"Vieux con !"
C'est ce que l'on vient de me dire à la sortie d'une visite d'usine de métallurgie.
Il était 18 h 37. Il y avait foule. Je poussais parce que j'étais poussé et quelqu'un que je n'ai pas bien vu, placé devant moi, s'est retourné et à proféré à mon intention, nettement et textuellement, cette formule lapidaire :
Vieux con.
Il devait être jeune probablement.
Peut-être était-il con aussi d'ailleurs.
En tout cas, cela m'a laissé rêveur. Depuis, j'interprète, je m'interroge. Je me demande ce qui me gêne le plus est d'avoir été traité de con ou de vieux. Sans doute de vieux parce que ça, ça se voit, alors qu'il ne pouvait pas savoir, en si peu de temps, si j'étais con. D'un autre côté, s'il avait dit "con" tout court, cela aurait eu une brièveté trop cinglante qui m'eût blessé peut-être plus profondément, et je me demande si finalement l'adjectif n'a pas été un adoucissant, s'il n'a pas joué, en fait, un double rôle : tout d'abord il tempère, et j'ai l'impression tout à coup qu'un vieux con est moins con qu'un con tout court...
Cela est peut-être du au respect des anciens surnageant aux rebords de nos consciences... Il y a là une nuance d'importance : le vieux con n'est peut-être con que parce qu'il est vieux ; il ne l'a toujours pas été, peut-être fut-il brillant, intelligent, peut-être autrefois ne poussait-il pas à la sortie de l'usine... Bref, la connerie est ici un produit de l'âge dont il est la victime, il est donc plus attendrissant qu'inquiétant, c'est un privilège du troisième âge en quelque sorte, et peut-être qu'en approfondissant encore, je trouverais dans l'expression qui m'a défini en ce cours moment une infime nuance de tendresse. J'imagine les visages émus de mes copains de régiment se retrouvant à l'automne de leur âge se traitant mutuellement, les larmes aux yeux, de vieux cons.
Pudeur des amitiés viriles... Peut-être cet inconnu de l'usine a-t-il exprimé soudain une brutale montée de tension retenue à mon égard...
On peut évidemment ne pas être d'accord avec mon interprétation et penser au contraire que l'âge n'arrangeant pas les choses, se manifestant par une lourdeur, de pesanteur (le poids des ans), un vieux con est plus con qu'un con moins vieux ou qu'un con tout court...
Et puis je ne suis pas si vieux que ça et je fais du sport pour m'entretenir. Ca se voit d'ailleurs, tout le monde l'a remarqué.

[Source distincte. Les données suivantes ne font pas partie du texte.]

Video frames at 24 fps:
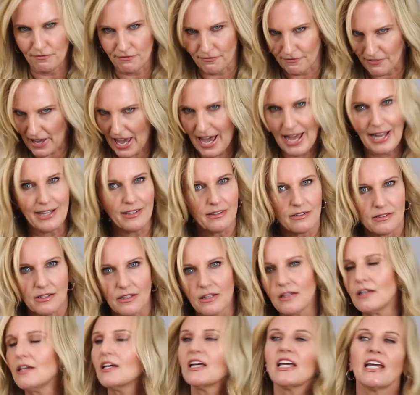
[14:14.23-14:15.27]
fat
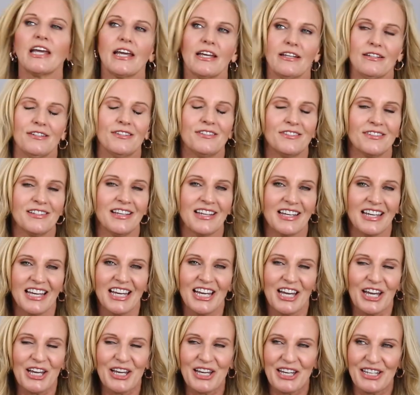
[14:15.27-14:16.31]
and
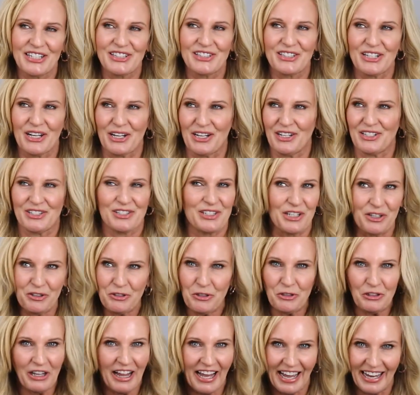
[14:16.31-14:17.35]

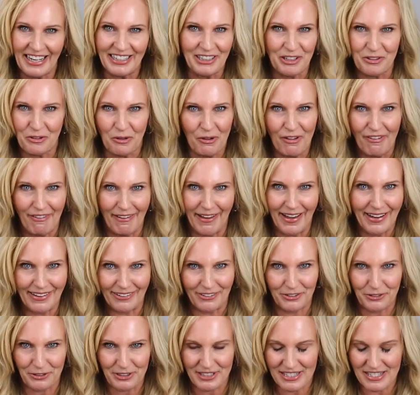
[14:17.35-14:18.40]
cellulite and all that
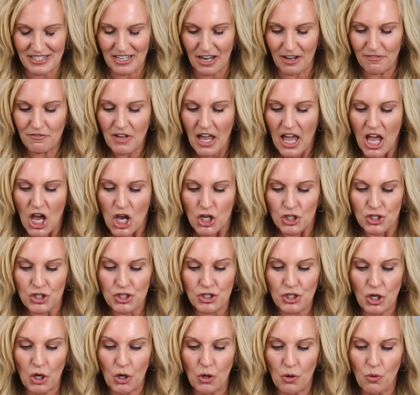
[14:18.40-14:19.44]
good stuff.
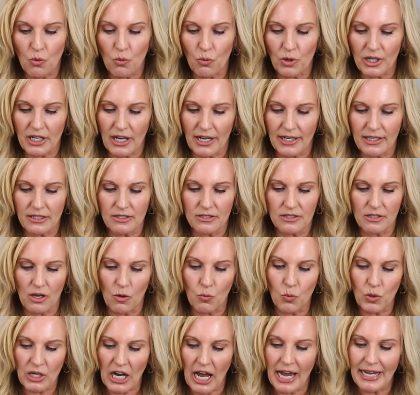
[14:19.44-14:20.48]
So what
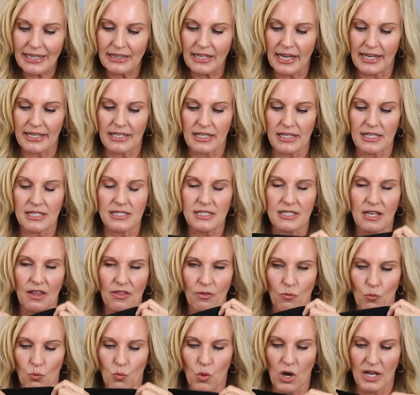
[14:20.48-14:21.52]
I like is
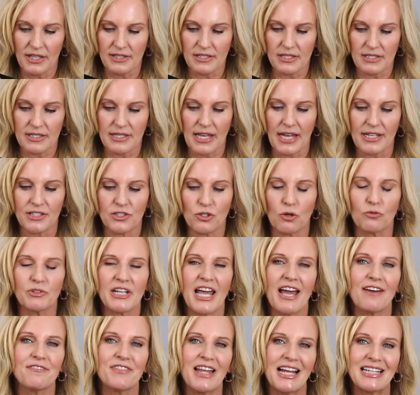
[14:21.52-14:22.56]
ones that don't
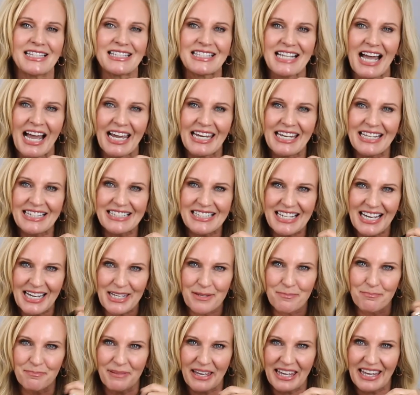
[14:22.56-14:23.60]
have that
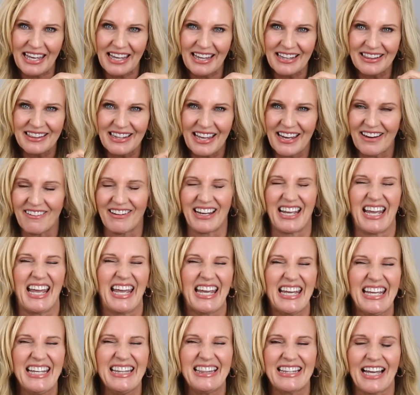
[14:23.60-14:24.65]
tight band there. I
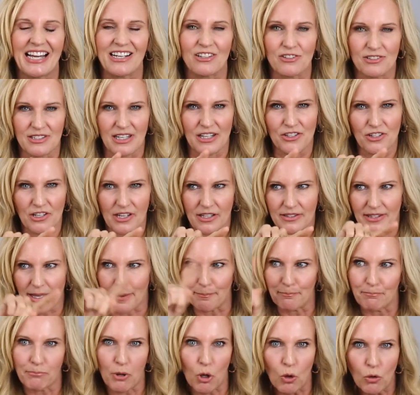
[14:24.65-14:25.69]
hate that, because then you get
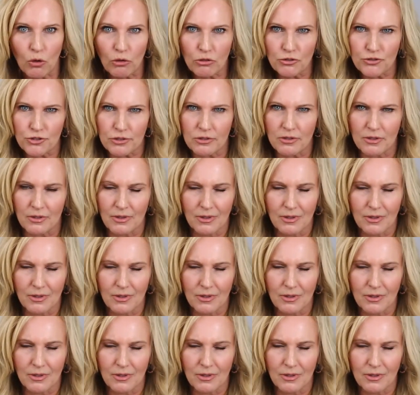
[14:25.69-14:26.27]
that bulge.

En tout cas, je n'ai rien répondu par manque de réflexe, je trouve toujours mes mots après... Je sais que François aurait trouvé un truc avec sa réparti, il savait y faire le vieux. Mais moi, ça m'a séché. Qu'aurait dit l'américain d'ailleurs ? Il aurait répondu un truc élégant, c'est évident.
Mais répondre n'est d'ailleurs pas si facile qu'il y paraît car on répond à une question : or je n'ai pas été questionné.
Loin de là.
C'était plutôt une affirmation péremptoire. Peut-être pas complètement fausse, et ce monsieur entr'apperçu était-il un fin connaisseur. Que répondre donc à quelqu'un qui vous apprend sans préparation excessive que vous êtes un vieux con ? Le plus normal est de le traiter de la même manière, mais avouez que ce serait un aveu d'impuissance qui ne me ressemble pas que d'employer exactement ses propres termes; cela dénoterait un tel manque d'imagination que je ne puis absolument pas m'y résoudre.

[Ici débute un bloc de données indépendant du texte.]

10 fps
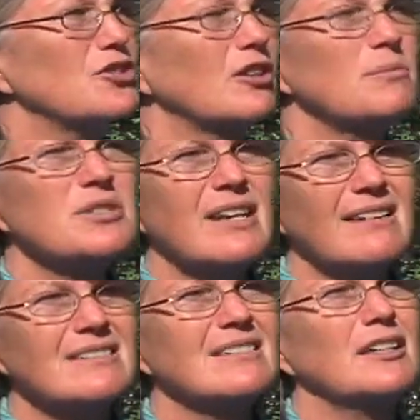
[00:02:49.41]

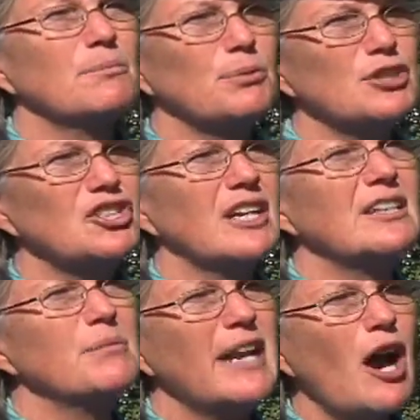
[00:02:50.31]
circumstances and appreciate
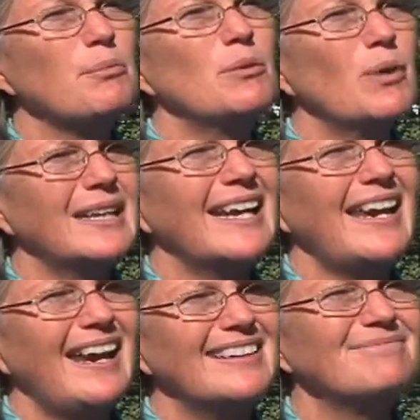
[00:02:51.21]
them and help them when they
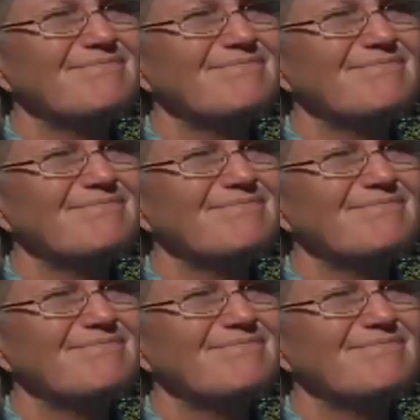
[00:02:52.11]
can.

Trois solutions s'offrent : petit, gros ou grand.
Choisissons.
Petit con ne me satisfait pas pour deux raisons contradictoires ; c'est à la fois trop gentil puisqu'un petit con est tellement con qu'il n'est même pas capable d'être un con tout entier ; il y a dans cette formule quelque chose d'à la fois mignard et d'inachevé qui me laisse insatisfait. Et puis "petit" est un mot qui me gêne, je ne sais pas pourquoi, je n'arrive pas à me l'expliquer. Et puis, ce qui est petit est mignon, non ?
J'écarte tout de suite "gros con" qui, de loin, me paraît être la solution la plus vulgaire et ne me ressemble donc pas ; elle a un aspect d'obésité, d'enflure, de graisse et de bêtise épandues qui me choque. On peut être grossier sans être obscène ; "gros con" appartient aux deux catégories.

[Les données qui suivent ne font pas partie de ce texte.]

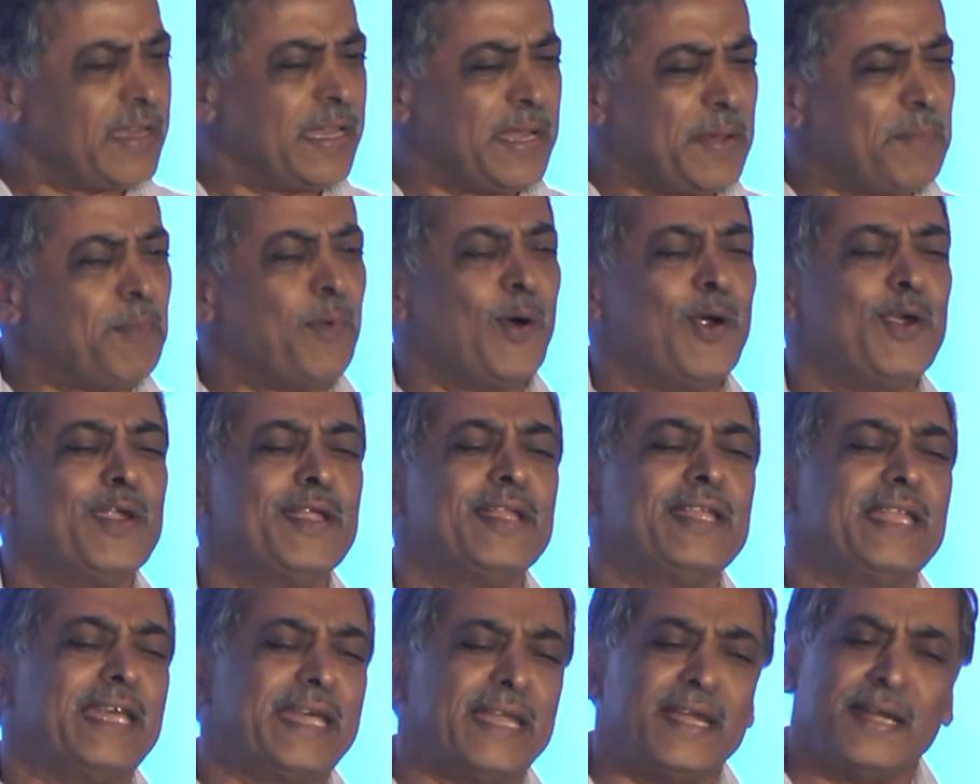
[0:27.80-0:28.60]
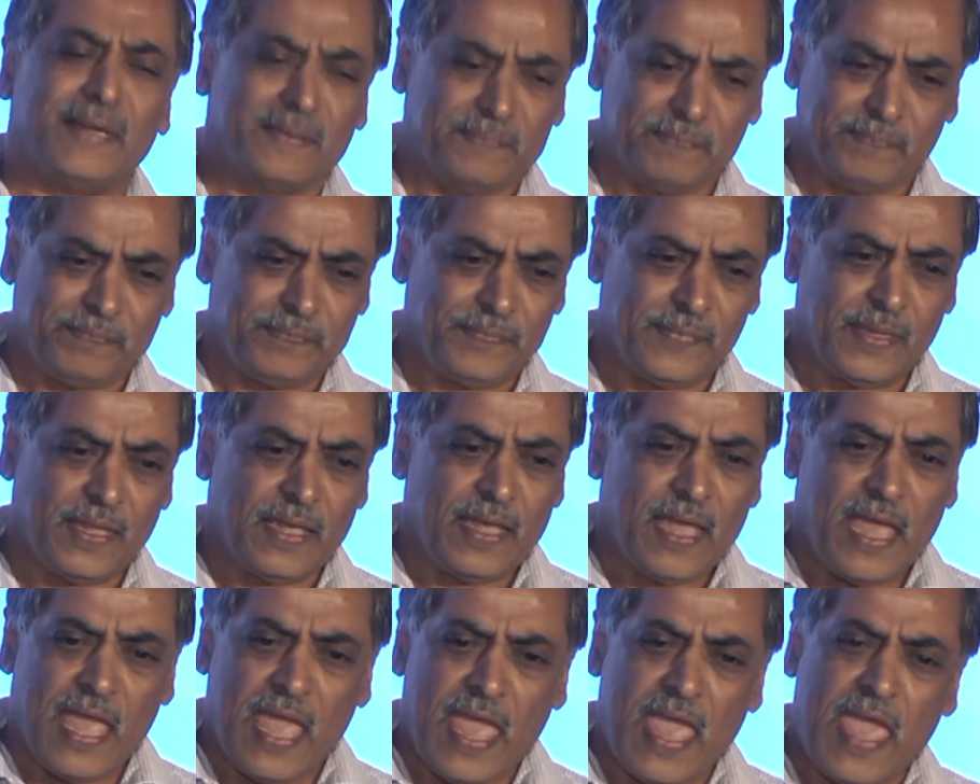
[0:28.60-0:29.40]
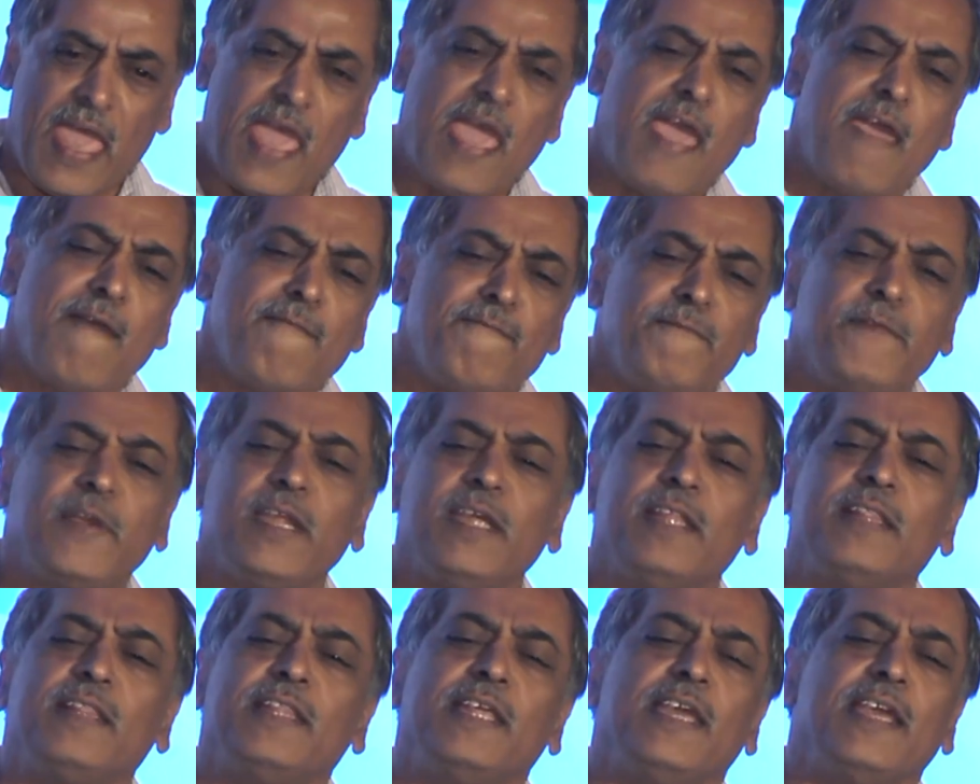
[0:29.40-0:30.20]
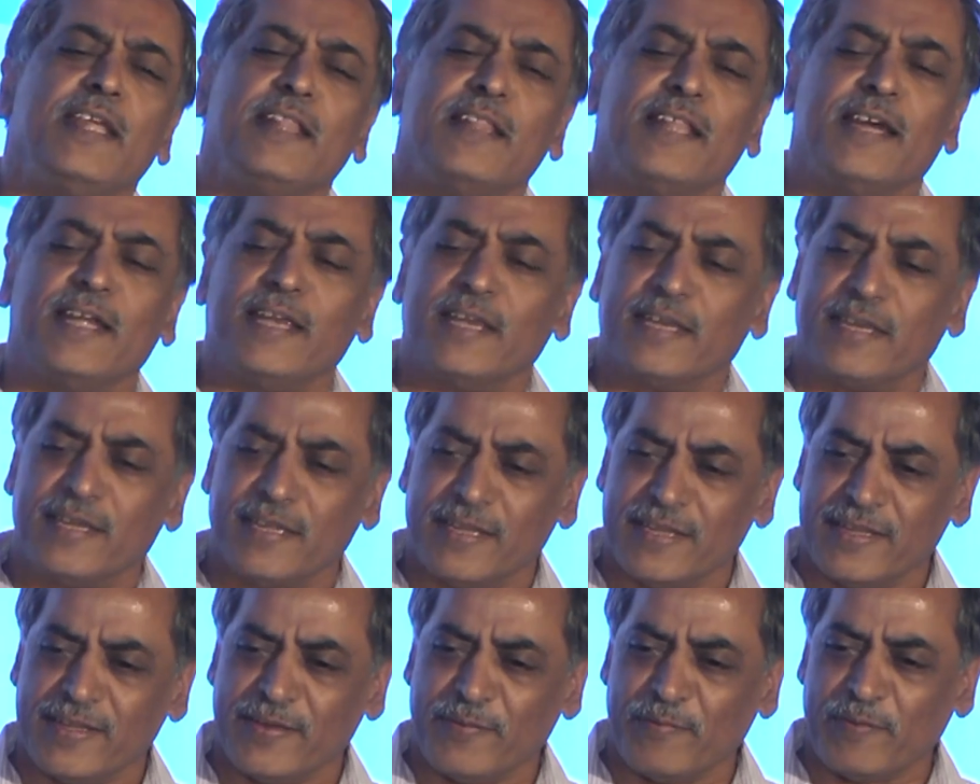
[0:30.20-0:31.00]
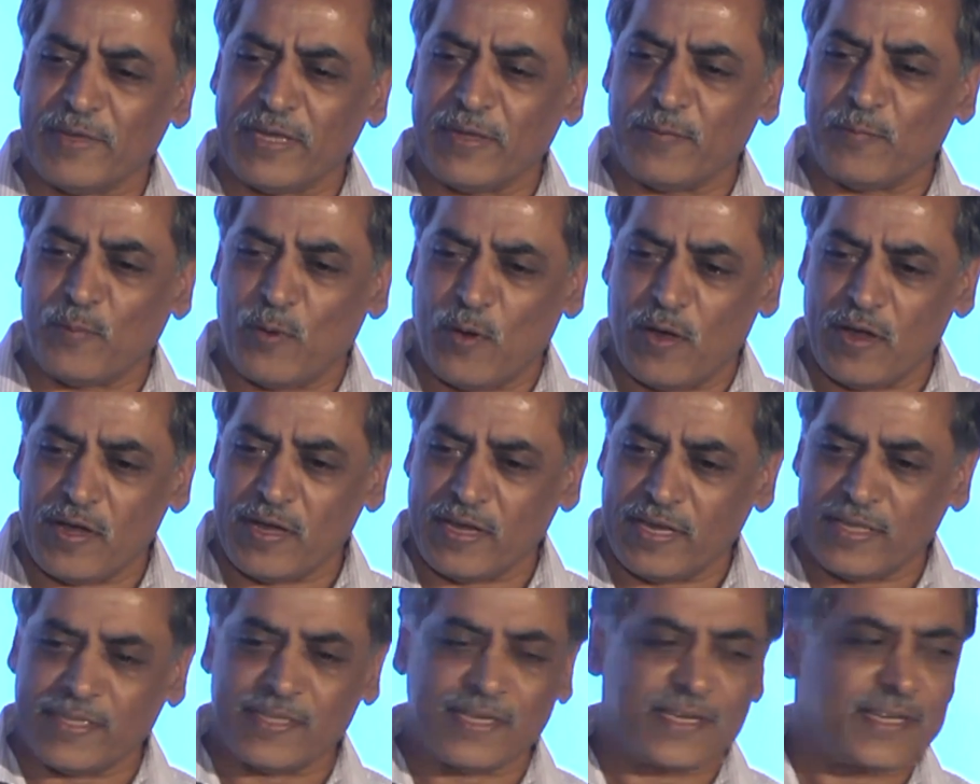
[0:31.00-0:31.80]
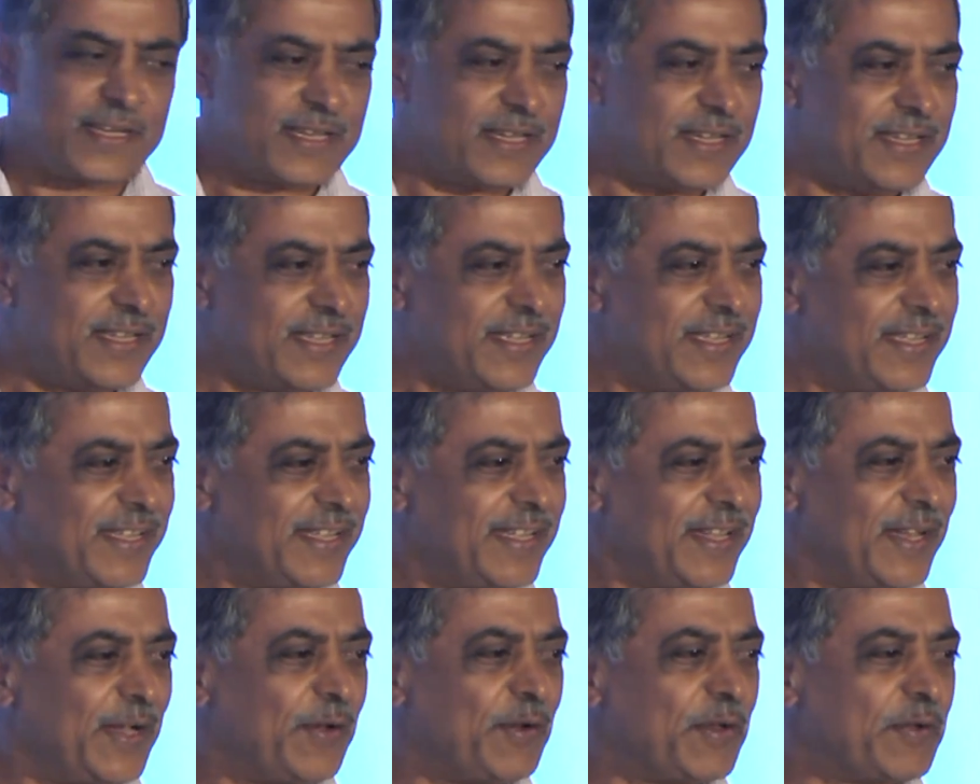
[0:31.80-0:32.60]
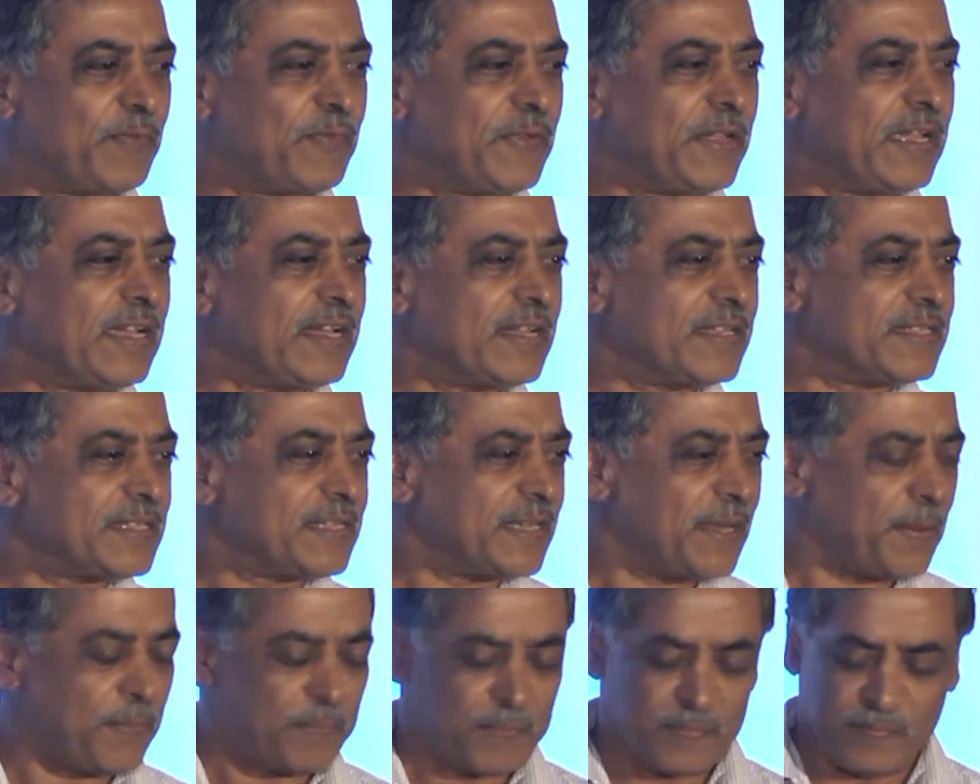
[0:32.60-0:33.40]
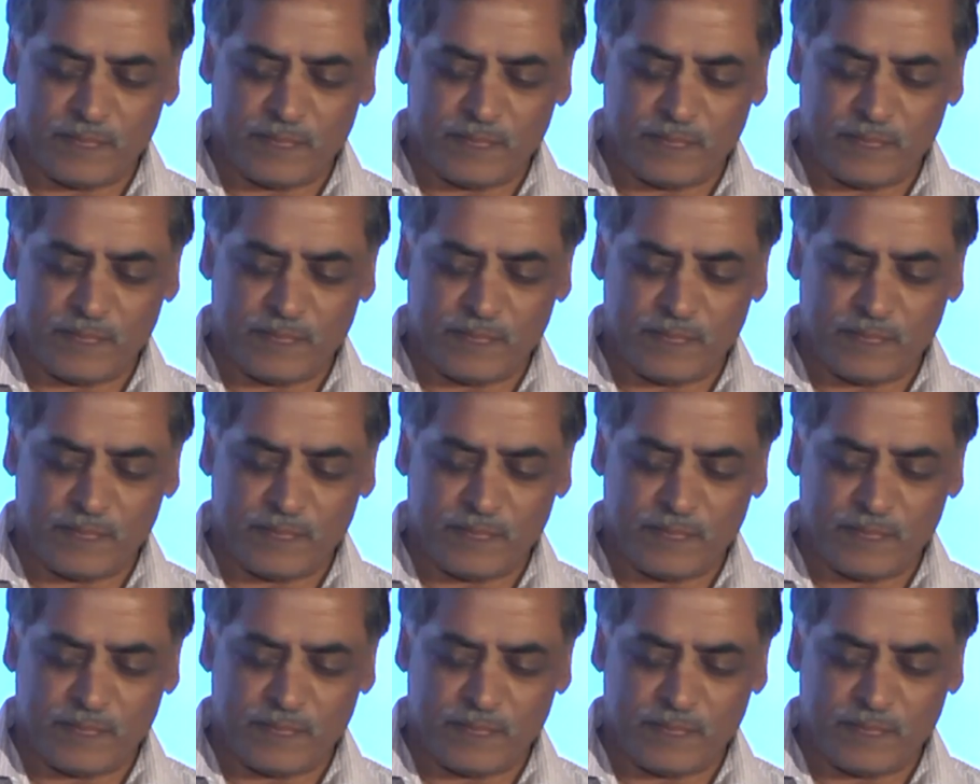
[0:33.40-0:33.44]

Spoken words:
in a modern era. Everything that we want is at our fingerstep.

Reste "grand con". Là encore je demeure perplexe ; l'adjectif est ici presque un hommage. Proférer cette formule, c'est se poser aussitôt comme un petit homme râleur dressé sur ses ergots face à un grand escogriffe, dadais longiligne ; c'est ce que dit dans la cour de récréation le bambin du cours préparatoire au grand du cours moyen deuxième année qui vient de lui piquer ses réglisses. Cela serait ridicule que je profère ces mots d'enfant, moi qui suis un vieux. Un vieux con pour être plus exact.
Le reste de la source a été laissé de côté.